Individualized Quality Control Plan (IQCP)

Welcome to LabUniversity’s Individualized Quality Control Plan (IQCP) Program. For healthcare professionals with key roles in providing effective and quality-driven laboratory medicine, the debate over laboratory procedures for Quality Control (QC) is familiar. Questions often include: How is QC defined? What guidelines should be followed for when and how QC should be performed? Do the physician’s office laboratory and hospital laboratory have similar QC requirements?

Whether performing QC in the physician’s office laboratory, the hospital laboratory, or any other clinical laboratory, effective QC offers patients and healthcare providers reassurance that test results obtained on patient specimens are accurate. With continual technology advances in laboratory diagnostics, not only have laboratory QC procedures evolved, so has the approach laboratorians take in developing an overall QC Plan. With the 2004 adoption by the Centers for Medicare & Medicaid Services (CMS) of Equivalent Quality Control (EQC) as an alternative form of QC, laboratories were able to decrease the frequency of testing external controls after performing a successful standardized qualifying study.

Even though many labs implemented EQC without difficulty, there were a number of potential errors which could lead to inaccurate results that were not detected by the test system’s internal controls or by the EQC qualifying studies. Consequently, regulators and healthcare professionals began considering potential errors that may not have been addressed in the EQC process. As a result, CMS initiated the development of a new alternative QC option, known as the “Individualized Quality Control Plan” (IQCP). The goal: to allow healthcare professionals to utilize risk assessment to identify, assess and mitigate potential errors that could occur in their laboratories, during all phases of specimen testing, in order to provide the most effective QC for the test.

The Education and Transition period for this new alternative QC policy began January 1, 2014, and ended on January 1, 2016. As of this end date, EQC is no longer an acceptable QC option and laboratories must perform the CLIA requirement for QC (usually 2 levels each day of testing) or implement the alternative QC option IQCP.

Individualized Quality Control Plan (IQCP) is effective QC that allows laboratories to consider all of the possible sources of errors unique to their individual laboratory, so they can develop a QC plan that is customized for their testing workflow process, while maintaining compliance with the applicable regulations.

In the years since the publication of the final CLIA regulations, the frequency with which laboratories have been required to perform external QC and other quality checks has been widely discussed.

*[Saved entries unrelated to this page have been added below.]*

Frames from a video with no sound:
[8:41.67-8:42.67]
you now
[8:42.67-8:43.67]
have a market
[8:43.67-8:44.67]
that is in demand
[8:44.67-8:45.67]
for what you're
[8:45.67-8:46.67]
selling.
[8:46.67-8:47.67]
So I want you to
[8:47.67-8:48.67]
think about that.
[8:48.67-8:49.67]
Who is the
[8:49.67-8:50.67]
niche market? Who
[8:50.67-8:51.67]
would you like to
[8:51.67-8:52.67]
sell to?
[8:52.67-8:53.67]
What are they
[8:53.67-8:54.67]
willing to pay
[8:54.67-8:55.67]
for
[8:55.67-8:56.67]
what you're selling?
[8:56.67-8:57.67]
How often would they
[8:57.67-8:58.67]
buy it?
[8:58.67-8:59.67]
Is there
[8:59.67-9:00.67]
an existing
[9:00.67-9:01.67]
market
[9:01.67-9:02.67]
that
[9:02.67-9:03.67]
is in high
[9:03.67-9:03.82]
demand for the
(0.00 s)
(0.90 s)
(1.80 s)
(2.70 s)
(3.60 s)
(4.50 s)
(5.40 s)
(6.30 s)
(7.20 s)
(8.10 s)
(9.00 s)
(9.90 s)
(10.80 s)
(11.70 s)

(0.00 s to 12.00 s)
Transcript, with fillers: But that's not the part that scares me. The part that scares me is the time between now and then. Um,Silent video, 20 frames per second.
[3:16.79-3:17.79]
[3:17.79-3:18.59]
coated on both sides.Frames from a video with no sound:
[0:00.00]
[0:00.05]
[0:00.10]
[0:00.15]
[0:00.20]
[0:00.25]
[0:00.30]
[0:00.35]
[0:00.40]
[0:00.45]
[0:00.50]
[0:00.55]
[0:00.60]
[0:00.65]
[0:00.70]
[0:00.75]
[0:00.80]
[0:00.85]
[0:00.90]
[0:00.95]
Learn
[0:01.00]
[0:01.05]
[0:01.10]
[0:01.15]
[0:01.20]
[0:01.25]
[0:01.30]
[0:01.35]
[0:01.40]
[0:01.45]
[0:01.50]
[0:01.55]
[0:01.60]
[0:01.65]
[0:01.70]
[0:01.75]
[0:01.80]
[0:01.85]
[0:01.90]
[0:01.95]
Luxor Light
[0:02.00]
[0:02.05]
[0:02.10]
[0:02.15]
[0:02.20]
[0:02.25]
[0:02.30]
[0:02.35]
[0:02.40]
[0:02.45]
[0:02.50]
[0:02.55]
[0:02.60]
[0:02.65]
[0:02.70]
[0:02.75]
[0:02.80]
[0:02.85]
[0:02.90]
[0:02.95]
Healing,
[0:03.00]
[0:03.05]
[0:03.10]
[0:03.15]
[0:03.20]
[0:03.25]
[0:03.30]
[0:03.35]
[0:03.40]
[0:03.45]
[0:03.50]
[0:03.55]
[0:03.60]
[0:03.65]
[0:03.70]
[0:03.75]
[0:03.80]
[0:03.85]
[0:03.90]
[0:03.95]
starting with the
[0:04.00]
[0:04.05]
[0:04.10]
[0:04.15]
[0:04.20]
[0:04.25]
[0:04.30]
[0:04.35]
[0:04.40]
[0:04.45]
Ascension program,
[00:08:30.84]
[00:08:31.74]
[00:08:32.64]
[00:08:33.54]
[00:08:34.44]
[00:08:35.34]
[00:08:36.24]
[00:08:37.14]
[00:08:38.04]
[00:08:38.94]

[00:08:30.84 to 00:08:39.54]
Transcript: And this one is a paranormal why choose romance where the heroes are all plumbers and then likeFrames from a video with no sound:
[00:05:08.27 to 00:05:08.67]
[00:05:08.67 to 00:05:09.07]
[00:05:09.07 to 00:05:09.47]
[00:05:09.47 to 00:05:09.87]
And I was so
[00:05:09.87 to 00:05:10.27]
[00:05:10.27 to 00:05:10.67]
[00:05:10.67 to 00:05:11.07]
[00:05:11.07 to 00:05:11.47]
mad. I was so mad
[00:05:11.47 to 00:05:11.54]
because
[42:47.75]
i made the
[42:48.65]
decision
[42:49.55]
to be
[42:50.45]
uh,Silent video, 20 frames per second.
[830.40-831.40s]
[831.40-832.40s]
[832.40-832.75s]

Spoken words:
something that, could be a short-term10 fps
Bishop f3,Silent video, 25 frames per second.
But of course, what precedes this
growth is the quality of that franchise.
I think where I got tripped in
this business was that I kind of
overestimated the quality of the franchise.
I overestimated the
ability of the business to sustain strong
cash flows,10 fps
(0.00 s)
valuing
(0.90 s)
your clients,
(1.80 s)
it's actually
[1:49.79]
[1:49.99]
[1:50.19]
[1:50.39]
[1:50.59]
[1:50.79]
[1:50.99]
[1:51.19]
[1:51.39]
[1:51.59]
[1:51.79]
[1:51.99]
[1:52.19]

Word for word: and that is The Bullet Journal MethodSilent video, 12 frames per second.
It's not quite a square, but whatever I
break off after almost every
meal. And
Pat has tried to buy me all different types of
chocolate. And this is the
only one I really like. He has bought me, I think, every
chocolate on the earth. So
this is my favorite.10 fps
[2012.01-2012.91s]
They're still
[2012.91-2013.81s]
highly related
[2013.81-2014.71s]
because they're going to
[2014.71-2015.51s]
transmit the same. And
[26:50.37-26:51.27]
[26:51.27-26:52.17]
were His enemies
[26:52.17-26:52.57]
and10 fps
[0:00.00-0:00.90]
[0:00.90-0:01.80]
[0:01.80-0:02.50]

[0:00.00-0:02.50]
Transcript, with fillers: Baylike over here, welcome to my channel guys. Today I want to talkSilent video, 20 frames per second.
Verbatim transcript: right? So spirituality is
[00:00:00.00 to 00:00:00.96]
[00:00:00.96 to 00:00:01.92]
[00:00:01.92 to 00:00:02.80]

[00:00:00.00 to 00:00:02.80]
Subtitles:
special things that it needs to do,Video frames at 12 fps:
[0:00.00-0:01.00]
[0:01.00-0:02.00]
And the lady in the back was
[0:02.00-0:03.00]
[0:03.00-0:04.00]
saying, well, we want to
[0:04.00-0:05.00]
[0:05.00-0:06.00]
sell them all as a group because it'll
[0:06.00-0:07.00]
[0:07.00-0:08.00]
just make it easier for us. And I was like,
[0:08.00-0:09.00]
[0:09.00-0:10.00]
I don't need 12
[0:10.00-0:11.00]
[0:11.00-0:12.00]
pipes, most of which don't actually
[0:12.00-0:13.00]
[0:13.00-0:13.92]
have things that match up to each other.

A comprehensive approach to QC, which complies with regulations while meeting the needs of the majority of the laboratory community, has emerged in the form of IQCP.

IQCP is quality control based on Risk Management. Risk management is the sequential process of risk identification, risk assessment and risk mitigation.

The process of risk management includes:

• Identifying potential sources of errors;
• Evaluating the errors to determine their impact on patient test results;
• Controlling the errors in such a way that any remaining risk is acceptable.

The cornerstone of IQCP is identifying, evaluating, and controlling potential sources of error relevant to the individual laboratory. Performing a Risk Assessment will facilitate the development of an IQCP to implement targeted quality control measures.

 

A key contributor to the development of an effective Individualized Quality Control Plan (IQCP) is education. For some healthcare professionals, risk management is a well-known and commonly used process; however, for others, this may be an area where knowledge is limited. Our Educational program is designed to educate and strengthen IQCP core competency by offering an array of tools to help develop an effective IQCP.